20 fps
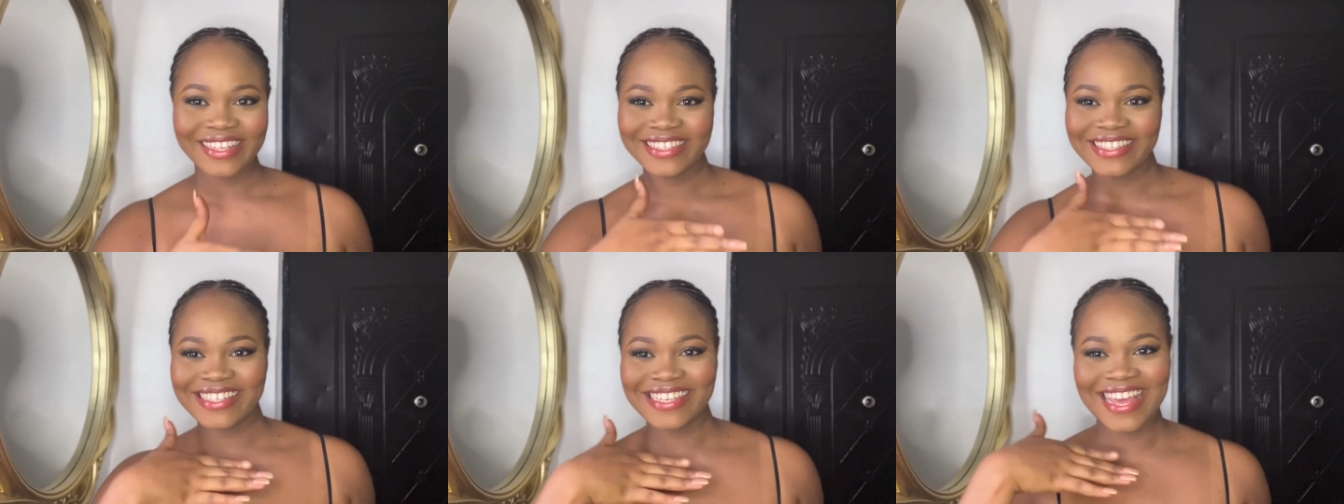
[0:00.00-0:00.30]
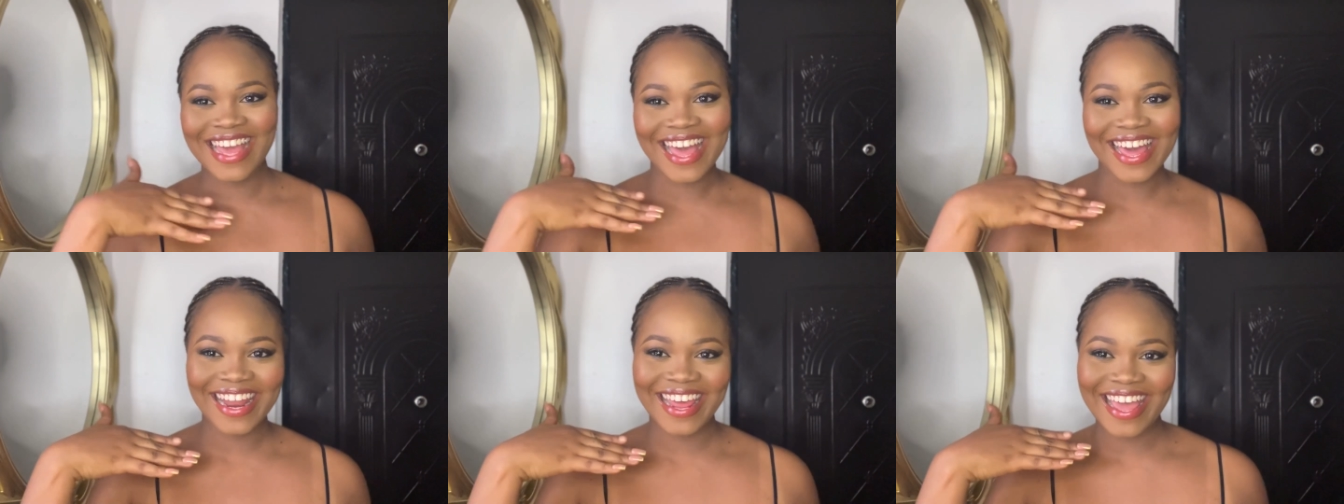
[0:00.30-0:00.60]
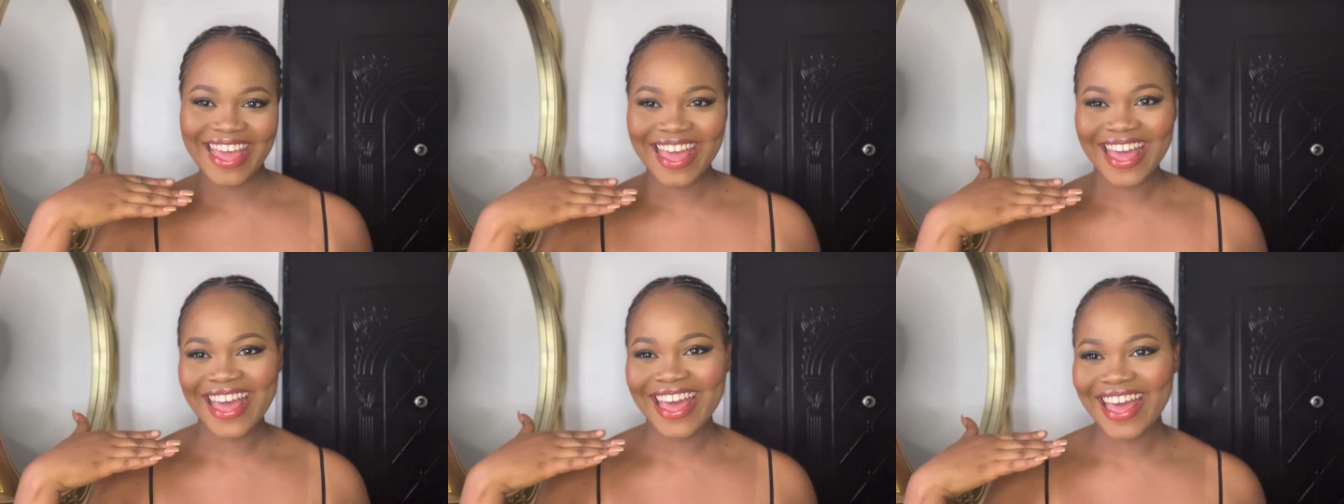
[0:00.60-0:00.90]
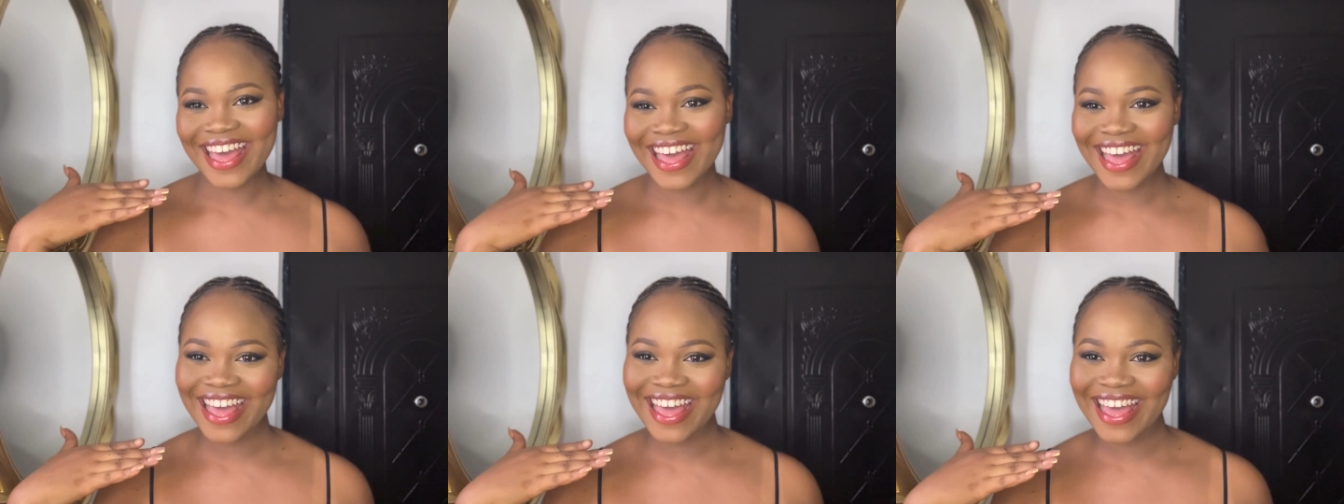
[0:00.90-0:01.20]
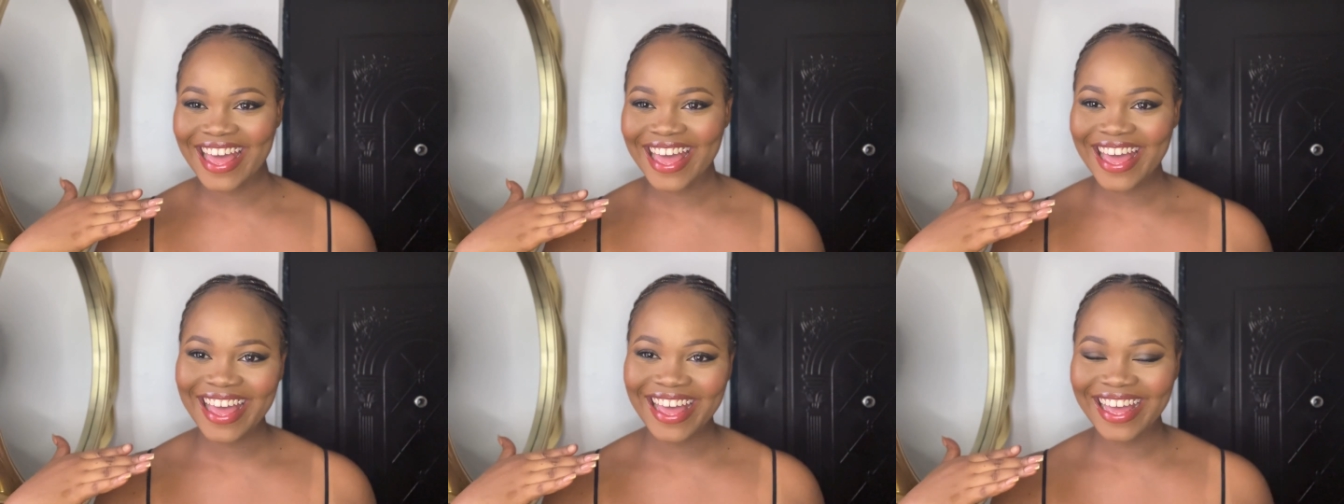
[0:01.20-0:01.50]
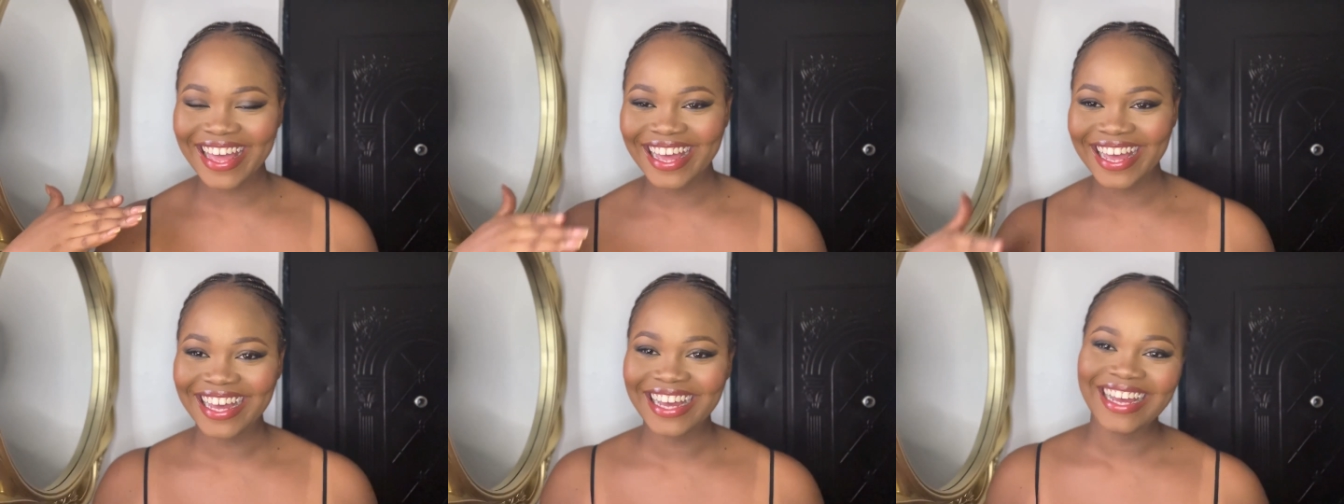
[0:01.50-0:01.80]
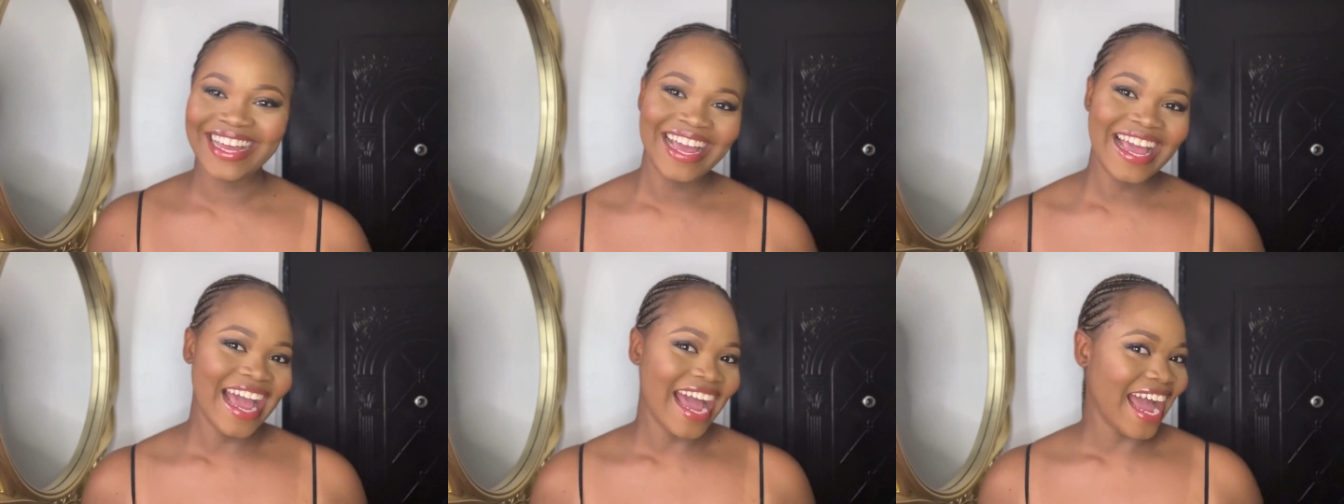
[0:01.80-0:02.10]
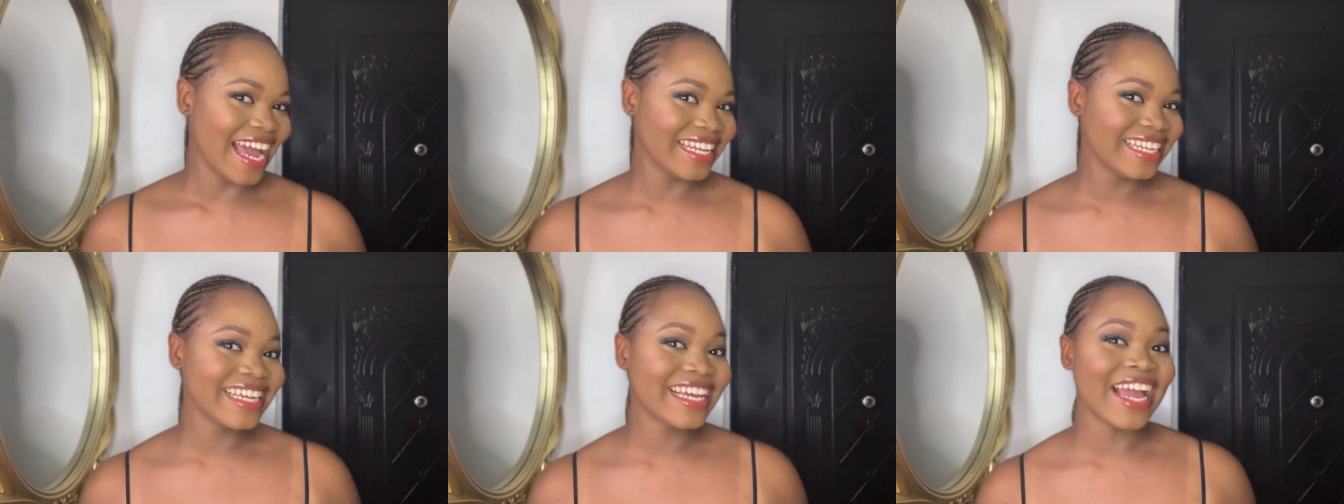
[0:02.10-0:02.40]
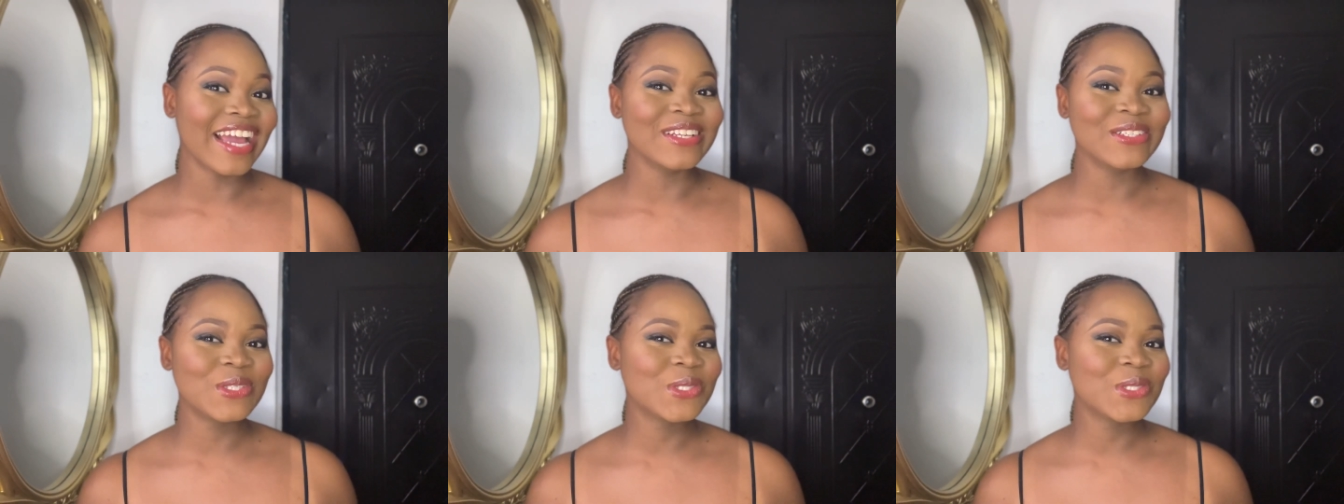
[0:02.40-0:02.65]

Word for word: Ta-da! I think I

What is required
All lines from the one containing "[0:01.20-0:01.50]" to the end of the entries should appear in the output exactly as written, with no pictures.

Your solution
[0:01.20-0:01.50]
[0:01.50-0:01.80]
[0:01.80-0:02.10]
[0:02.10-0:02.40]
[0:02.40-0:02.65]

Word for word: Ta-da! I think I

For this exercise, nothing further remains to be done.